Dividing Students Into Interest Groups:
Now it is time for the students to put what they have learned to use by creating a model of their own. I explain to the students that they will be working in groups to create a model of the Earth. Groups will be responsible for creating different types of models and explaining their purpose. I have the four corners of my room labeled with signs: I am good on the computer sign, I like creating things with my hands sign, I like drawing sign, I like math sign. I point out the signs to the students and tell them to stand up, push in their chairs, and stand behind their chairs. I tell them they have 3 seconds to walk to the corner that best fits them, if they are not in a corner in 3 seconds, or if I catch them running, I will choose the group they go to. Students move to the corner that best fits them, and I use that to divide students up into groups. The two corners that have the most students, I divide up into 2 groups, making a total of six groups with no more than 4 students in each group.
I give directions to all groups, explaining that their task is to create a model of Earth using the method indicated on their model group task cards. I hand each group their task card to read over. While they begin reading, I set the overhead timer so students can see the countdown for their 30 minutes. I circulate to observe and offer assistance where needed.
Pictures of Students working on models:
Sharing Group Models:
The buzzer sounds for their time to be up for working on the models. I get the attention of all the students and ask any group with a zip drive to bring it to me and go to their seats. The students in the other groups remain where they are. I ask each group to share their project by showing what they have created, telling what type of model it is, and how it could be useful to scientists. As the groups begin sharing I upload those saved on zip drives and leave them open on my computer for those groups to share. Each group only takes about 30 seconds to show their model and explain.

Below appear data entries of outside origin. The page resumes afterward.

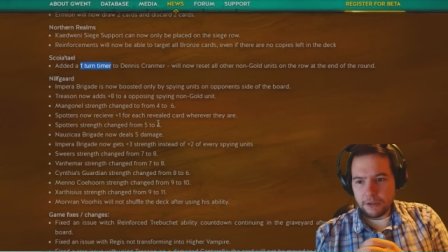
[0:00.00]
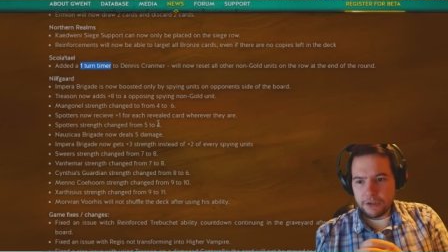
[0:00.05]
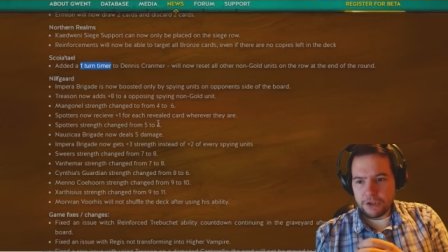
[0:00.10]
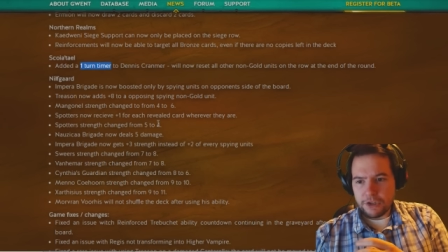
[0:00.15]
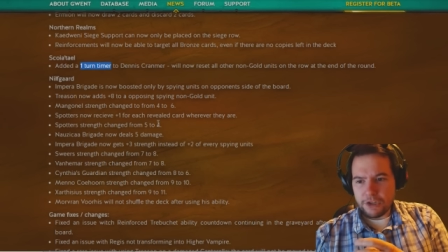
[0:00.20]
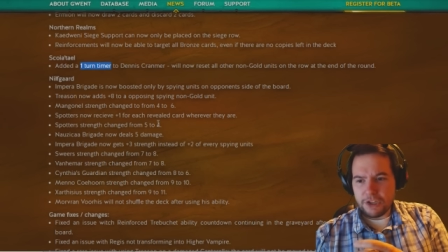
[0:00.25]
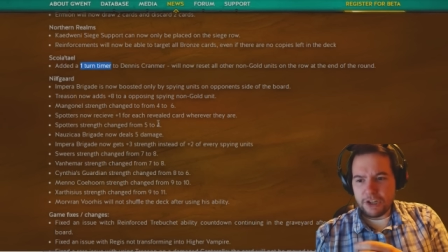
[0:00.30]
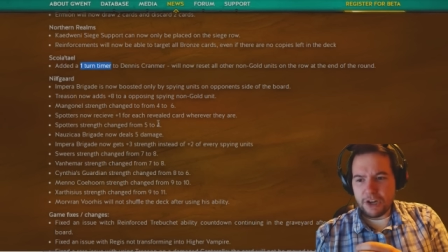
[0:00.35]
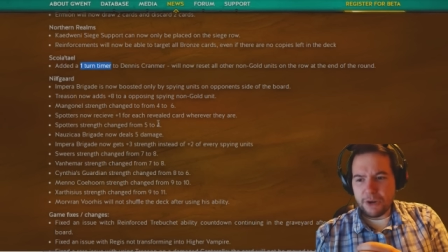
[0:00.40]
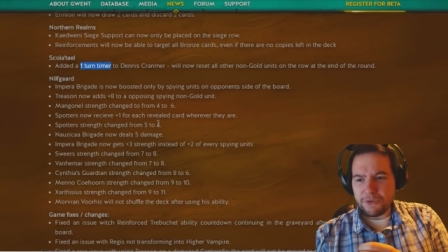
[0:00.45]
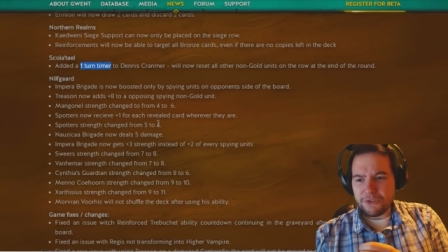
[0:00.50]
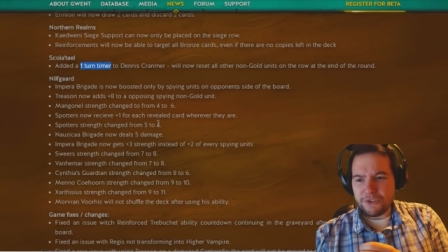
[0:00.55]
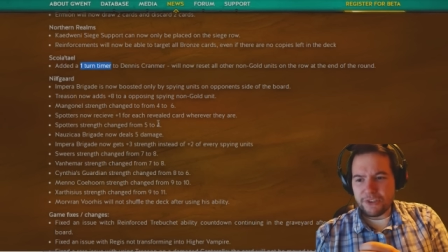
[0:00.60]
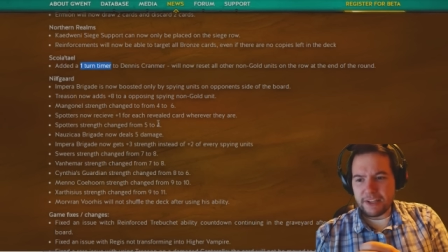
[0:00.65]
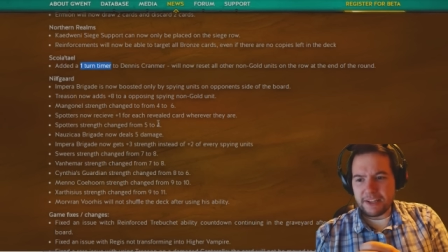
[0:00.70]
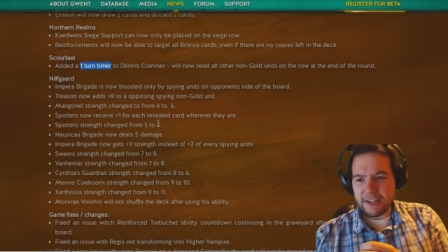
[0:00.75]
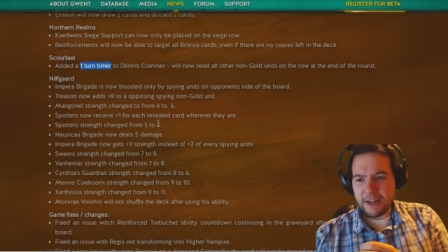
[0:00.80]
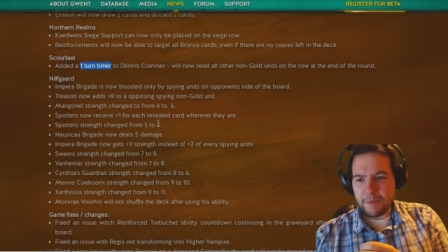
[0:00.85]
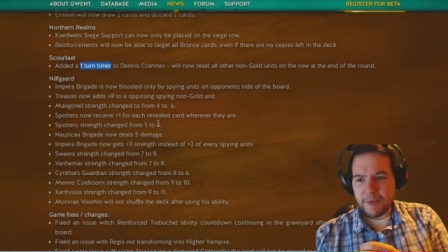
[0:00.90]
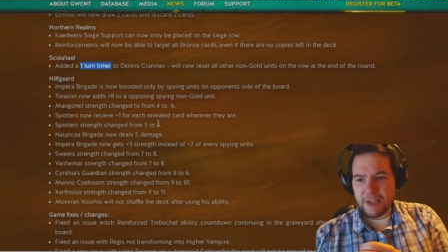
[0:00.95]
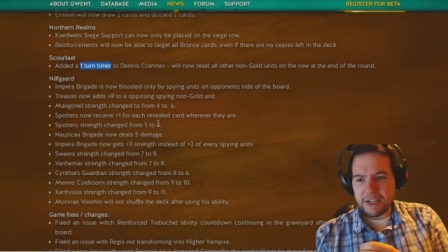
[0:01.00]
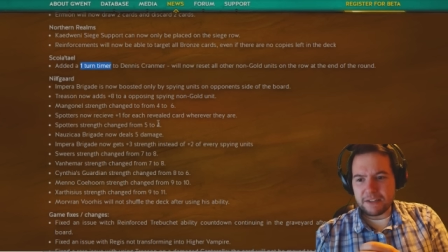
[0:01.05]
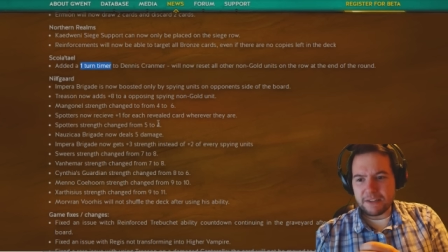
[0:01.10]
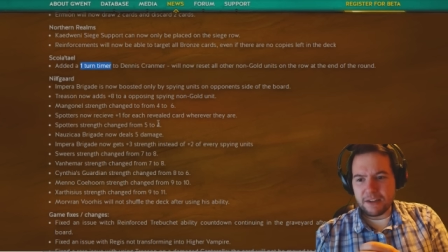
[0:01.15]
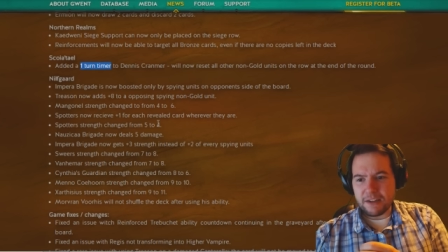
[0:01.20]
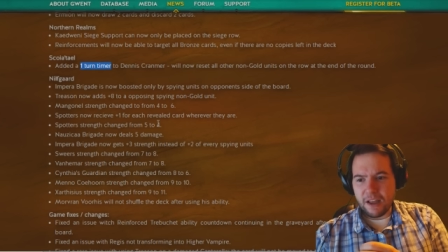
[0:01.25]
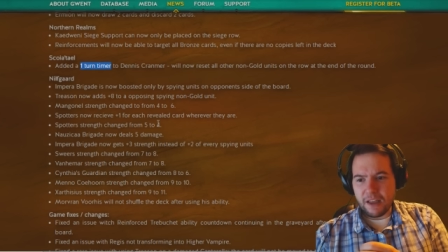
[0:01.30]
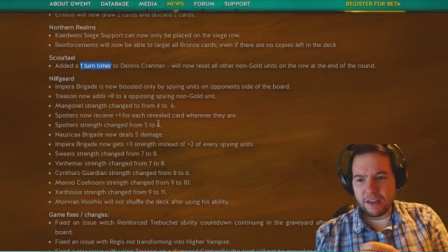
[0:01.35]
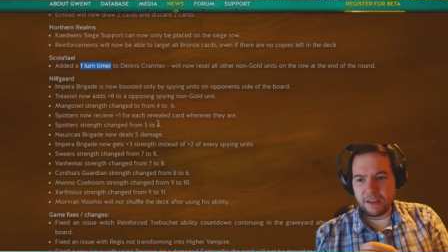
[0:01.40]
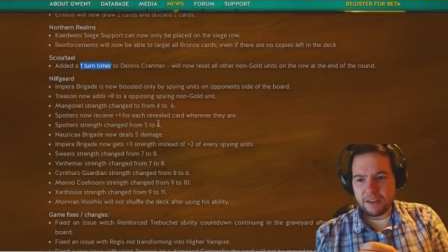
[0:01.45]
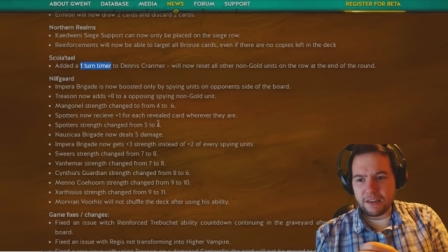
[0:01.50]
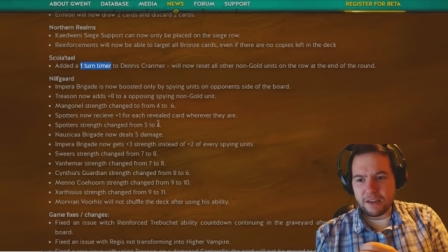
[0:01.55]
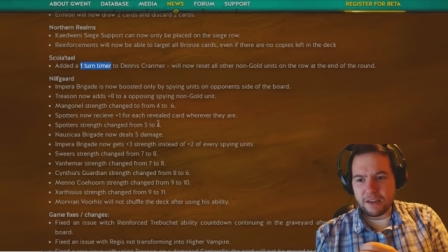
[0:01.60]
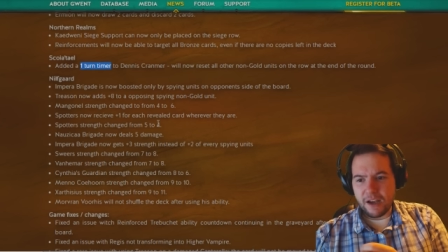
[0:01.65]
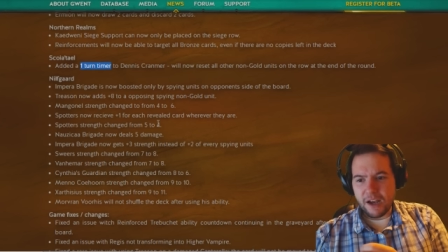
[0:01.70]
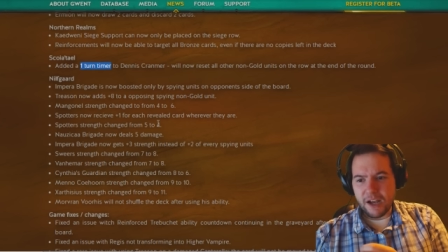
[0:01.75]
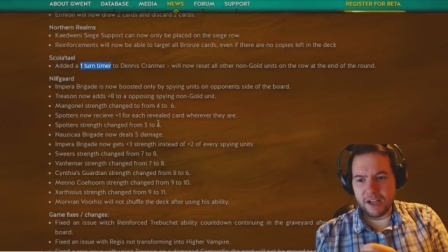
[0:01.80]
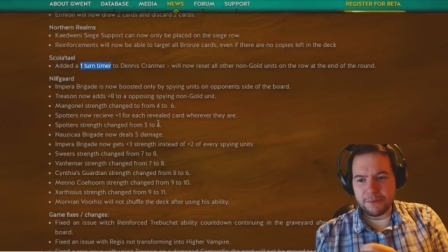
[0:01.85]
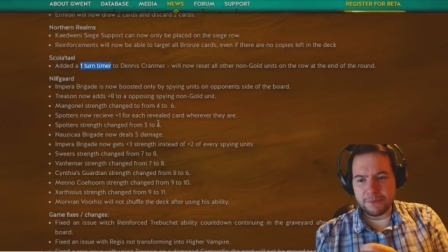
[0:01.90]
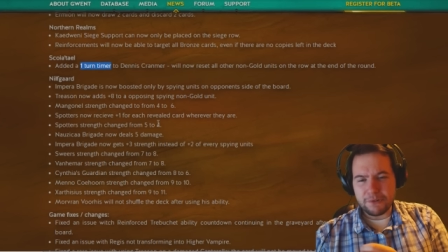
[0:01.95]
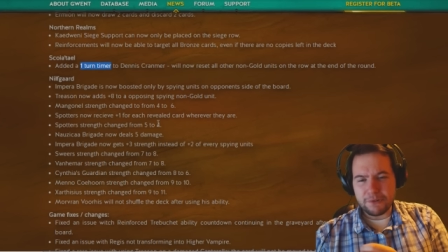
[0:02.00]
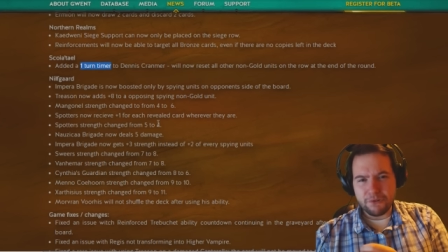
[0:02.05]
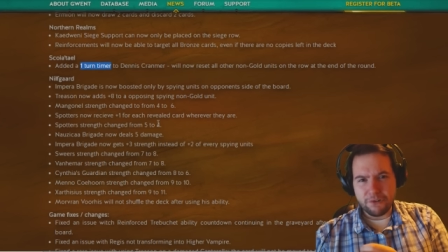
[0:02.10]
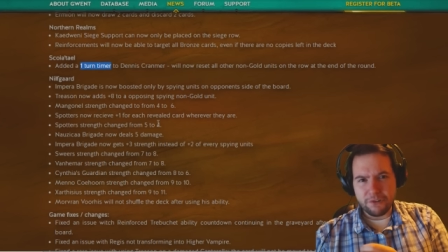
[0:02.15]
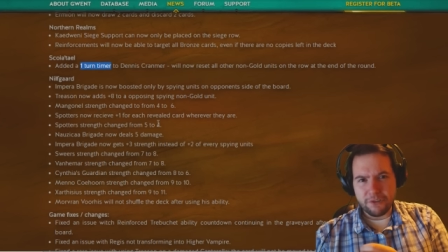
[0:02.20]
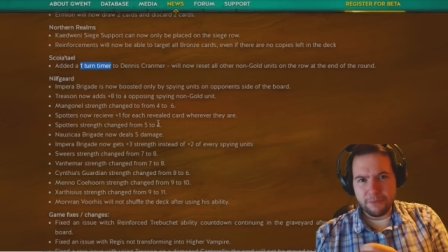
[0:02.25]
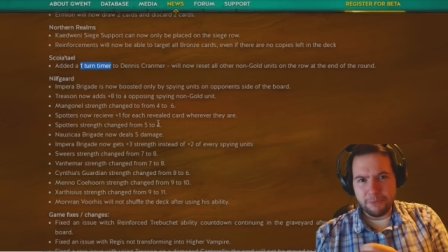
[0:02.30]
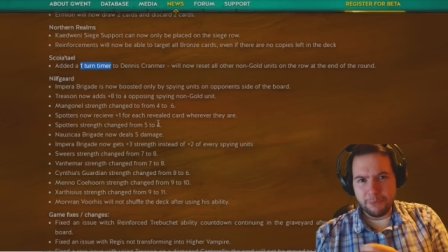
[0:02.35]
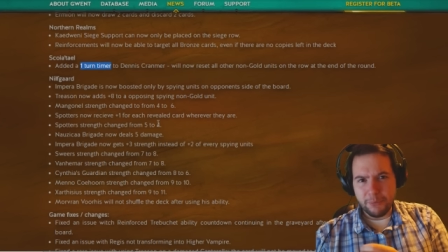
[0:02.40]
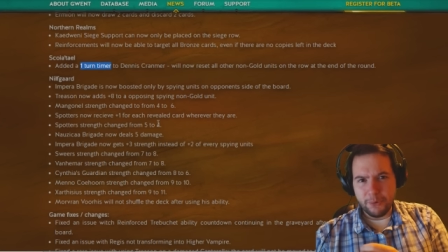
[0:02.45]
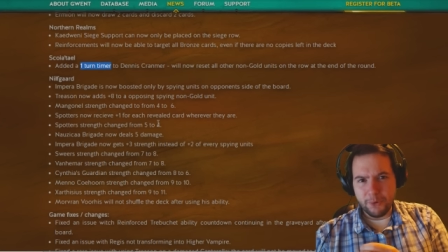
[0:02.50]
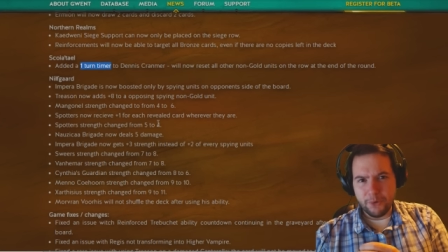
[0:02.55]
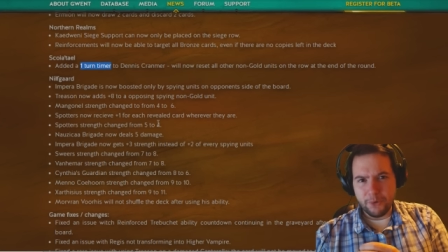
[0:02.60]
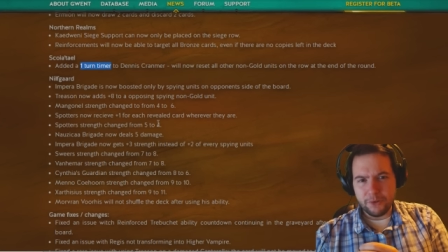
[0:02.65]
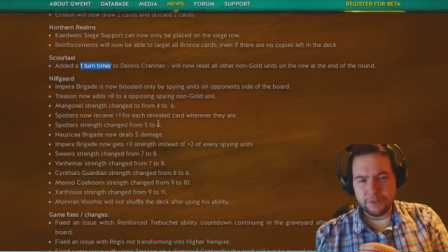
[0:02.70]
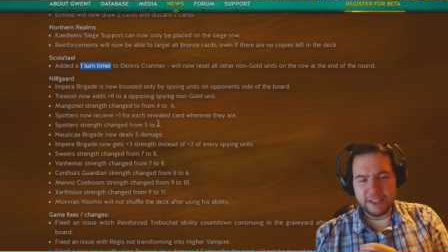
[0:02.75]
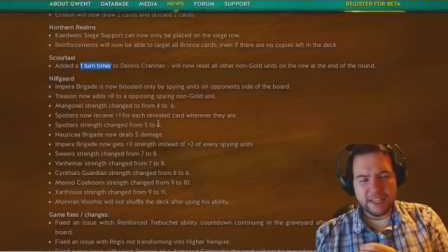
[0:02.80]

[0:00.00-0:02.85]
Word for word: You don't think that means like cards which are on the board?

Video: 3D model group presenting
After all groups share, I pass out an index card to use as an exit slip, I explain that models take many different forms as we have seen. I ask them to consider the first question on the anchor chart which is still unanswered…”What is a model?” I ask them to write their name on the index card, and to answer that question with a complete thought. I rephrase the question to help guide them, I rephrase it as "What do all models have in common that is an overarching purpose behind them?" I collect these as they complete them. I will add one of the best answers to the anchor chart and share with them the following day as we review.